*** Opening INPUT DATA ***
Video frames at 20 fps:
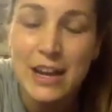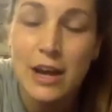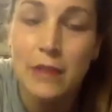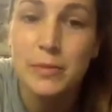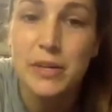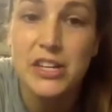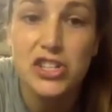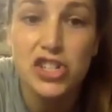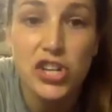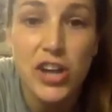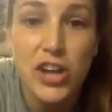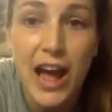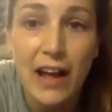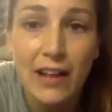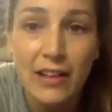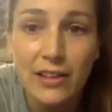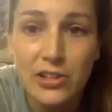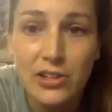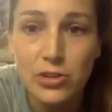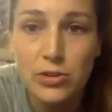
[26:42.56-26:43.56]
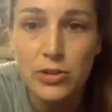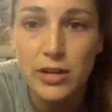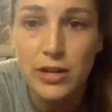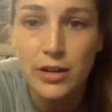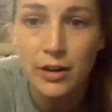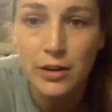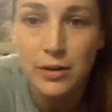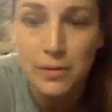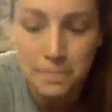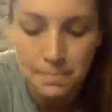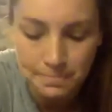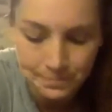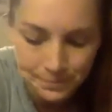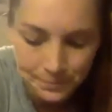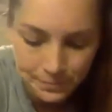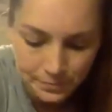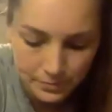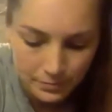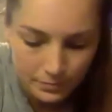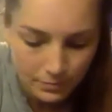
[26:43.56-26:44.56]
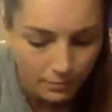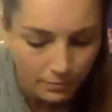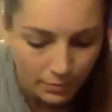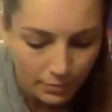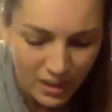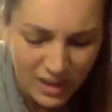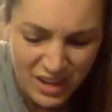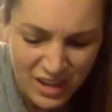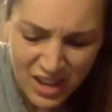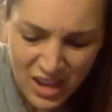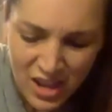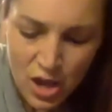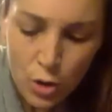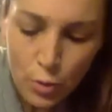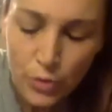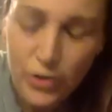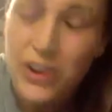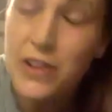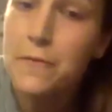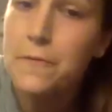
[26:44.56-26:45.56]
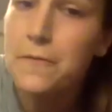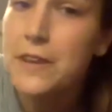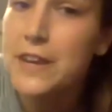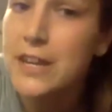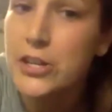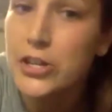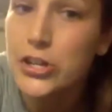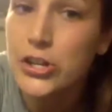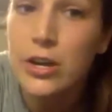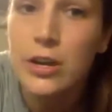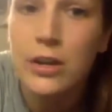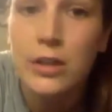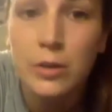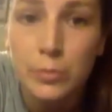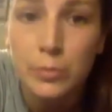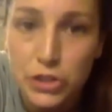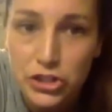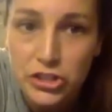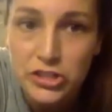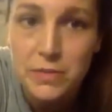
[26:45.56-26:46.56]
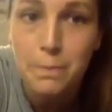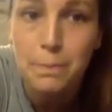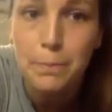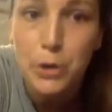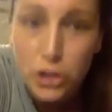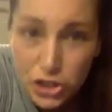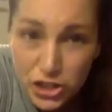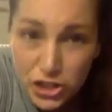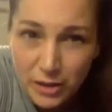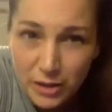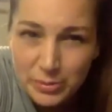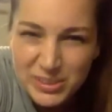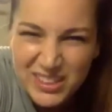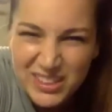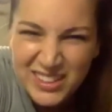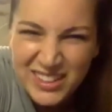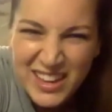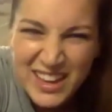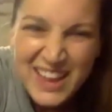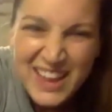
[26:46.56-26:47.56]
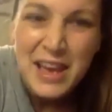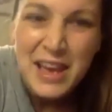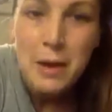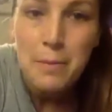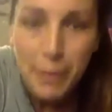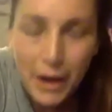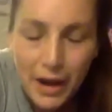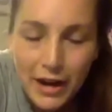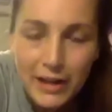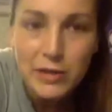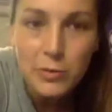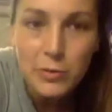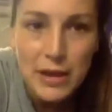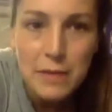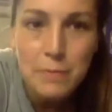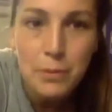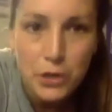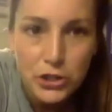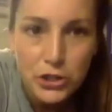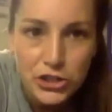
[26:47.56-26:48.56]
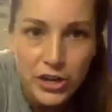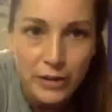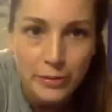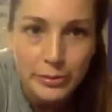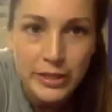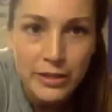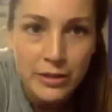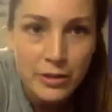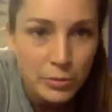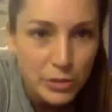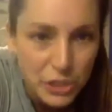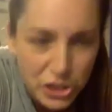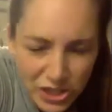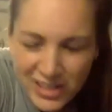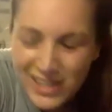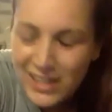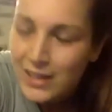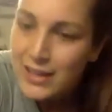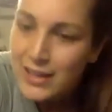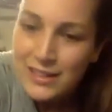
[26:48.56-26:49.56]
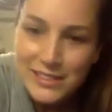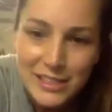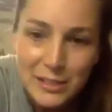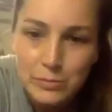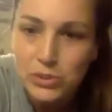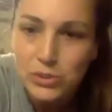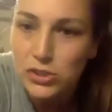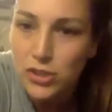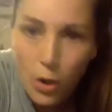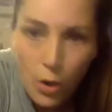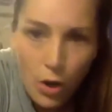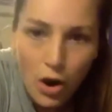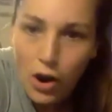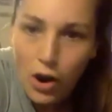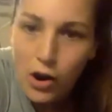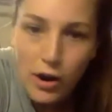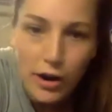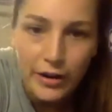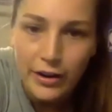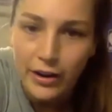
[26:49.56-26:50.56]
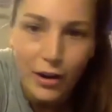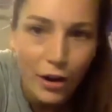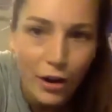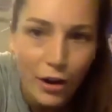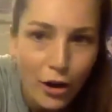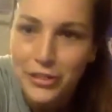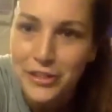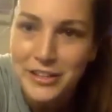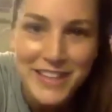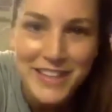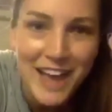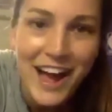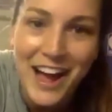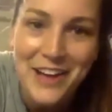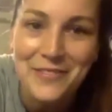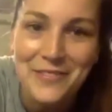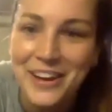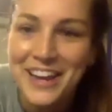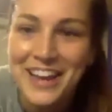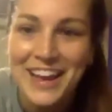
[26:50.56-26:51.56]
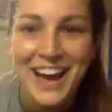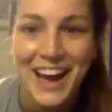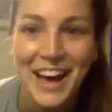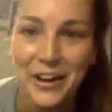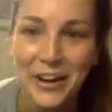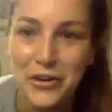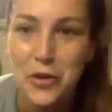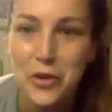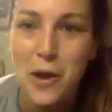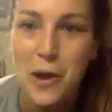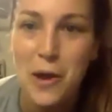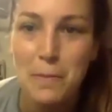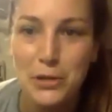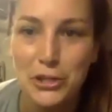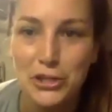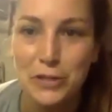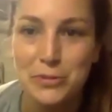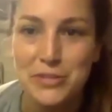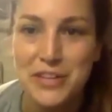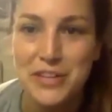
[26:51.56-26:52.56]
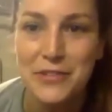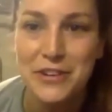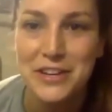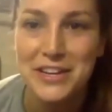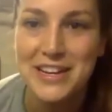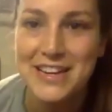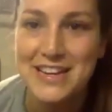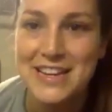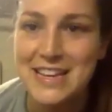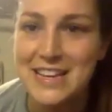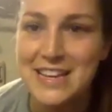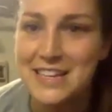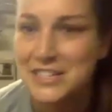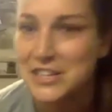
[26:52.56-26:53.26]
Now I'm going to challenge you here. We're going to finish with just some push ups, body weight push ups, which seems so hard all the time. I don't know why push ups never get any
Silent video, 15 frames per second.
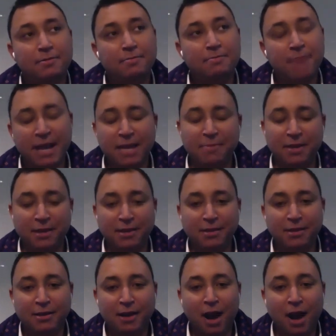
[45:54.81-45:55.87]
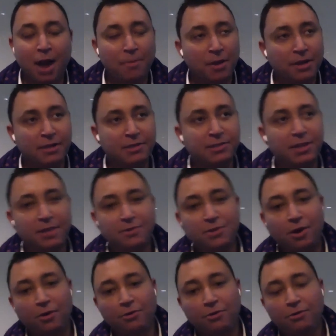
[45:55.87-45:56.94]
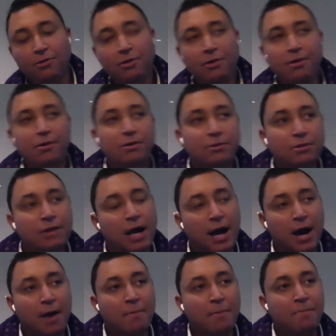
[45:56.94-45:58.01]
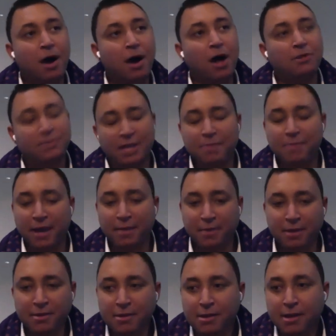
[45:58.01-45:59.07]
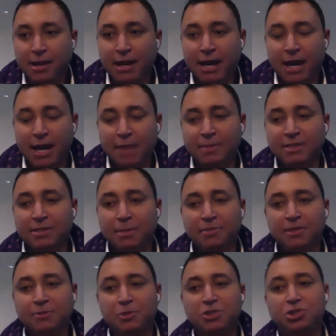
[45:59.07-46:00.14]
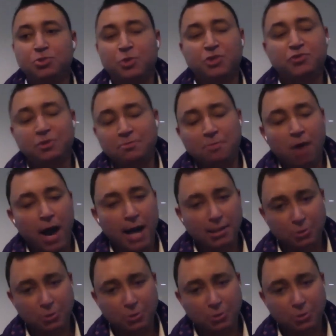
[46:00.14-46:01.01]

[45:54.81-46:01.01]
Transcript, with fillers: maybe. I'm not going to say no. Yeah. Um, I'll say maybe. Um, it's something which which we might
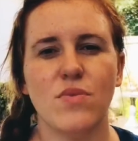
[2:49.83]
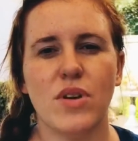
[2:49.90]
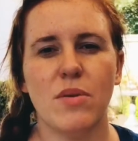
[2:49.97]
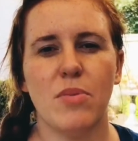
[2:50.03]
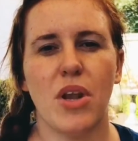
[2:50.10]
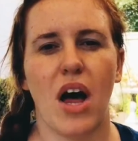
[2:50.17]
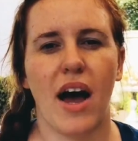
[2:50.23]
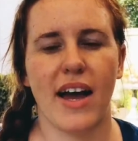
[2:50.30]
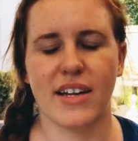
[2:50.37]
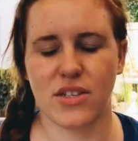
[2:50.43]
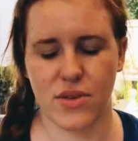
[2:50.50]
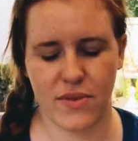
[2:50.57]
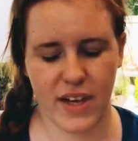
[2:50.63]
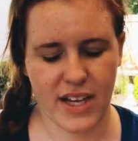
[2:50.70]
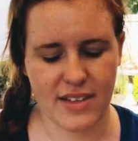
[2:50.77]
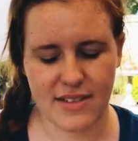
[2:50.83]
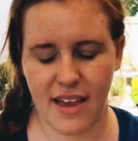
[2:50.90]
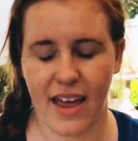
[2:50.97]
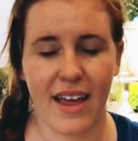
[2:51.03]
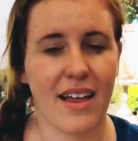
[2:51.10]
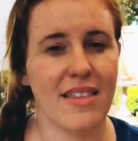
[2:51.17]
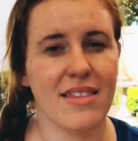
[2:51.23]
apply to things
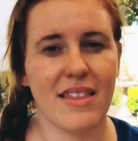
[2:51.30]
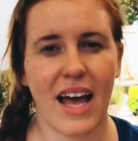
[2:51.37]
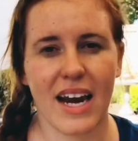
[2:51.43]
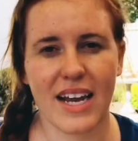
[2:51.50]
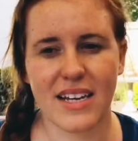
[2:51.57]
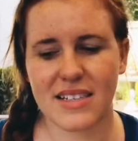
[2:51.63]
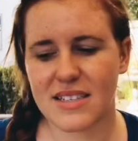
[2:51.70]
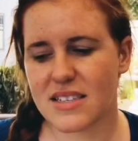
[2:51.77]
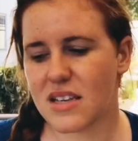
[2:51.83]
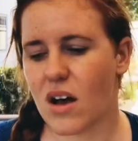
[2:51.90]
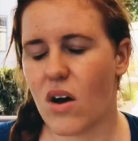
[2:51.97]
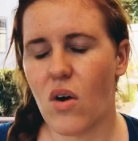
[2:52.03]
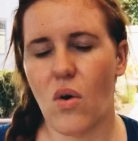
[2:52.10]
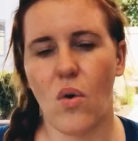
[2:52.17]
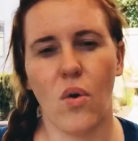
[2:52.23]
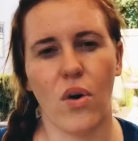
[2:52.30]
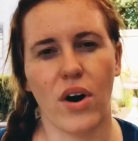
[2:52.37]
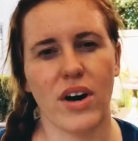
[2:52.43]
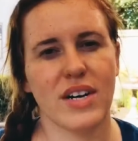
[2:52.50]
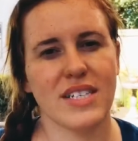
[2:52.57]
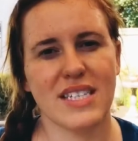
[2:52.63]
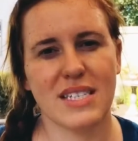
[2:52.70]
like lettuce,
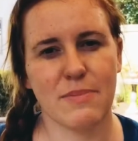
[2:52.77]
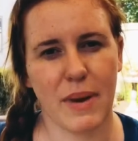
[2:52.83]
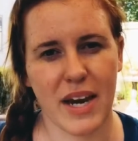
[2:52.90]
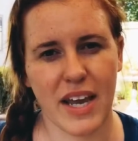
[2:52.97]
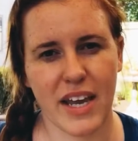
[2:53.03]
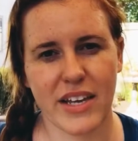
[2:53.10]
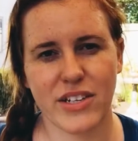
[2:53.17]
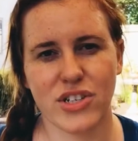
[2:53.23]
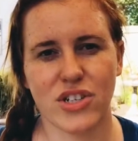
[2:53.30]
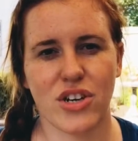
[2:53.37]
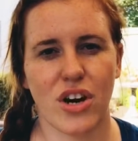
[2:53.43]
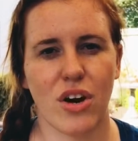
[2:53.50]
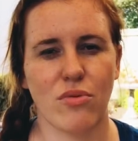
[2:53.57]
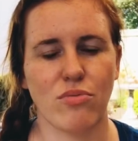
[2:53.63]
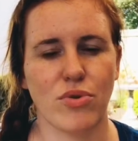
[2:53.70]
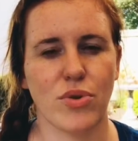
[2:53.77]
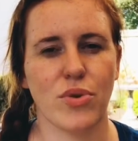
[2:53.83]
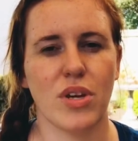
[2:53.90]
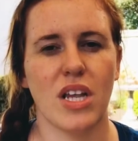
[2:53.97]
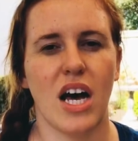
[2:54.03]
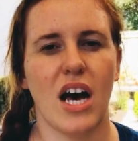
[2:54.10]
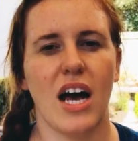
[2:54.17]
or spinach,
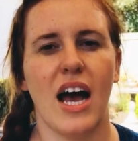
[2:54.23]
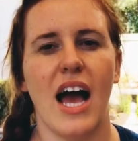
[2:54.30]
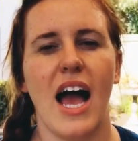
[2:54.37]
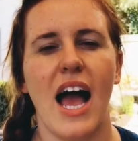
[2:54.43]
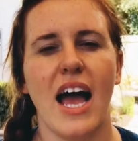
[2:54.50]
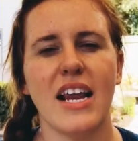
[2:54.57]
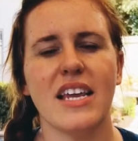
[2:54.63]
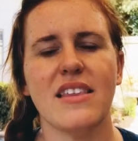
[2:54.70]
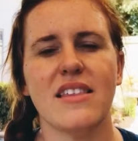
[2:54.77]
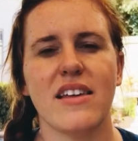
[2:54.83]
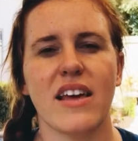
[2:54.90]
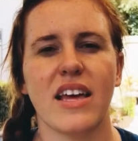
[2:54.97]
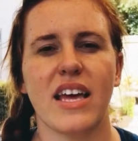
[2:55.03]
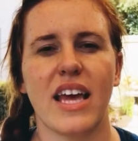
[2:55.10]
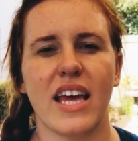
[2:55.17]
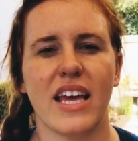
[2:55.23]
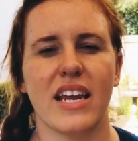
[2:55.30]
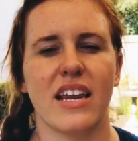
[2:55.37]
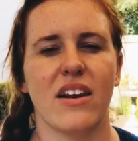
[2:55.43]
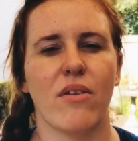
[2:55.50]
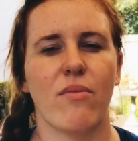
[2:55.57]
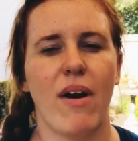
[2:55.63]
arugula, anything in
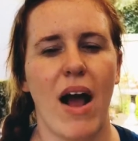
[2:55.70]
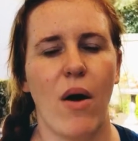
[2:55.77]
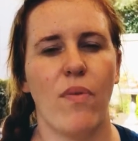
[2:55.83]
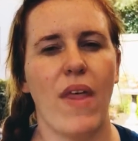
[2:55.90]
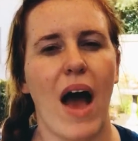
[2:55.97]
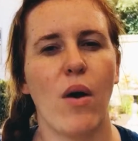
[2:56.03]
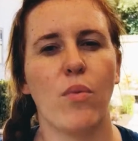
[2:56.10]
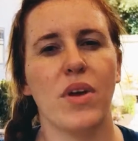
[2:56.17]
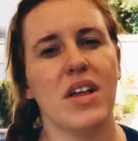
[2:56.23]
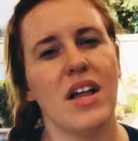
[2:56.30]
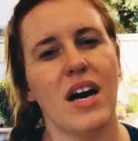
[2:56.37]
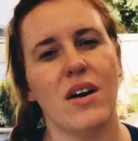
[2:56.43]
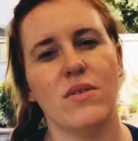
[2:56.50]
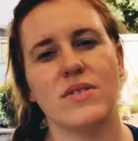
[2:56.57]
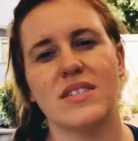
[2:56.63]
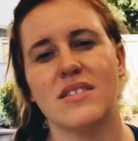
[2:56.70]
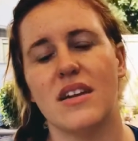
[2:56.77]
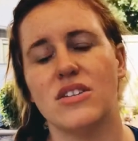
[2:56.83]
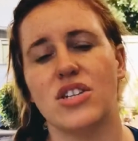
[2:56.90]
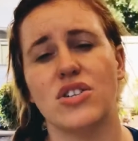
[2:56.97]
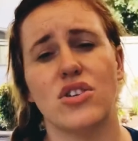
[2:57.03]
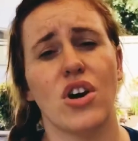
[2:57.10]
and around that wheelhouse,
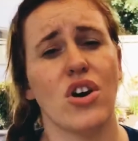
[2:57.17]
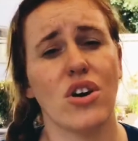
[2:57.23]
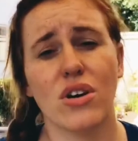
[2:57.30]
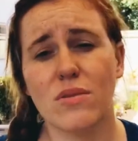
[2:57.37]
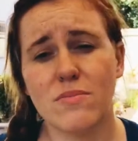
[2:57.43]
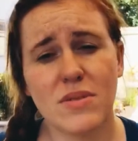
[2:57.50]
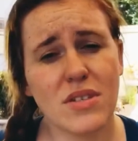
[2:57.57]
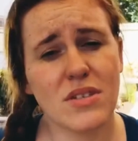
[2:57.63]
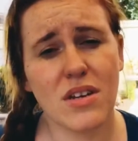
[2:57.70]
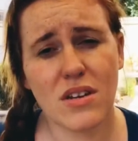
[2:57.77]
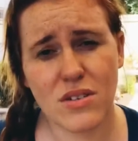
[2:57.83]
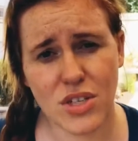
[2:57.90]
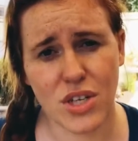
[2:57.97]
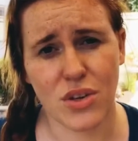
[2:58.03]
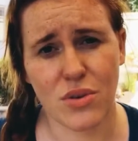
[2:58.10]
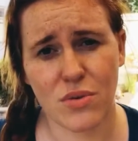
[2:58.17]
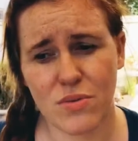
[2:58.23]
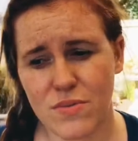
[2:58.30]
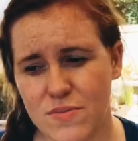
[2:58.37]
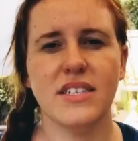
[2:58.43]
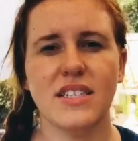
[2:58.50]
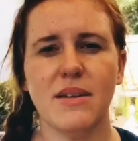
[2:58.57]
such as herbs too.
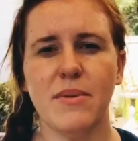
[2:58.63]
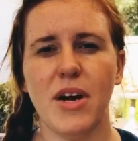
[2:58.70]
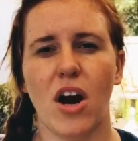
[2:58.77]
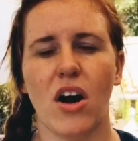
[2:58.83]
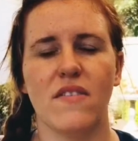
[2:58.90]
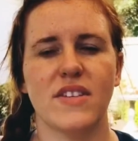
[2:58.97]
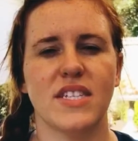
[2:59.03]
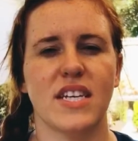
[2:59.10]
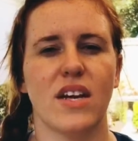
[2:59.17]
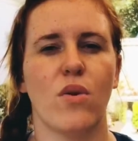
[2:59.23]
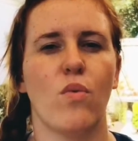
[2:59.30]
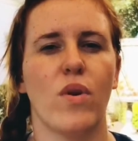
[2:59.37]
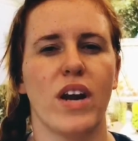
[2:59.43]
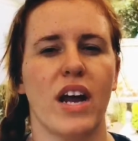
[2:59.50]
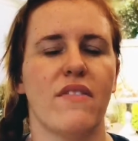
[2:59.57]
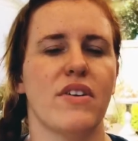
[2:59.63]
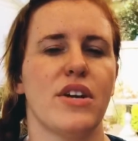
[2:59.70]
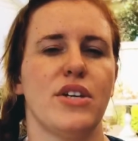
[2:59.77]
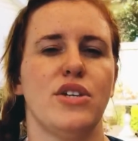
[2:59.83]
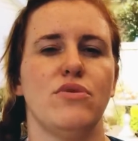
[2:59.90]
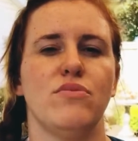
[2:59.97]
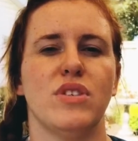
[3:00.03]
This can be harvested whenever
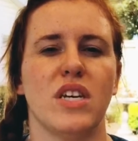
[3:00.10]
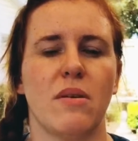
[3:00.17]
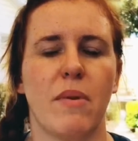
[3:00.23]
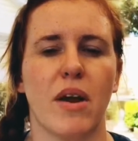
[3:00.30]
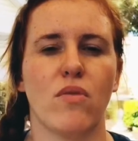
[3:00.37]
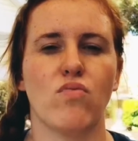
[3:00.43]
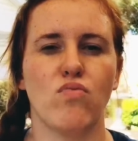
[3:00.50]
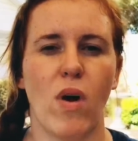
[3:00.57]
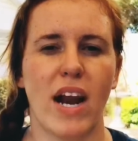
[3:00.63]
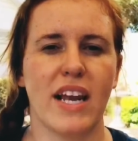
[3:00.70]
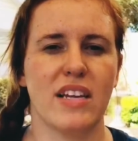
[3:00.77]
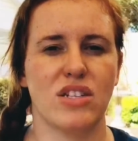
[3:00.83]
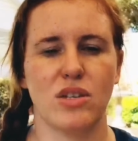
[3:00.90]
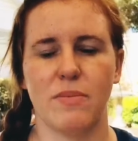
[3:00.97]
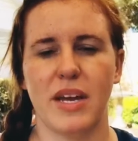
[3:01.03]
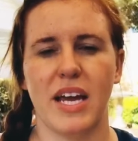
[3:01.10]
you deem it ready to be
*** Closing INPUT DATA ***
● PROBLEM
Pictures should not appear in the copy. Write out exactly the lines above from the first one through the line that contains "[26:51.56-26:52.56]".

● YOUR RESPONSE
Video frames at 20 fps:
[26:42.56-26:43.56]
[26:43.56-26:44.56]
[26:44.56-26:45.56]
[26:45.56-26:46.56]
[26:46.56-26:47.56]
[26:47.56-26:48.56]
[26:48.56-26:49.56]
[26:49.56-26:50.56]
[26:50.56-26:51.56]
[26:51.56-26:52.56]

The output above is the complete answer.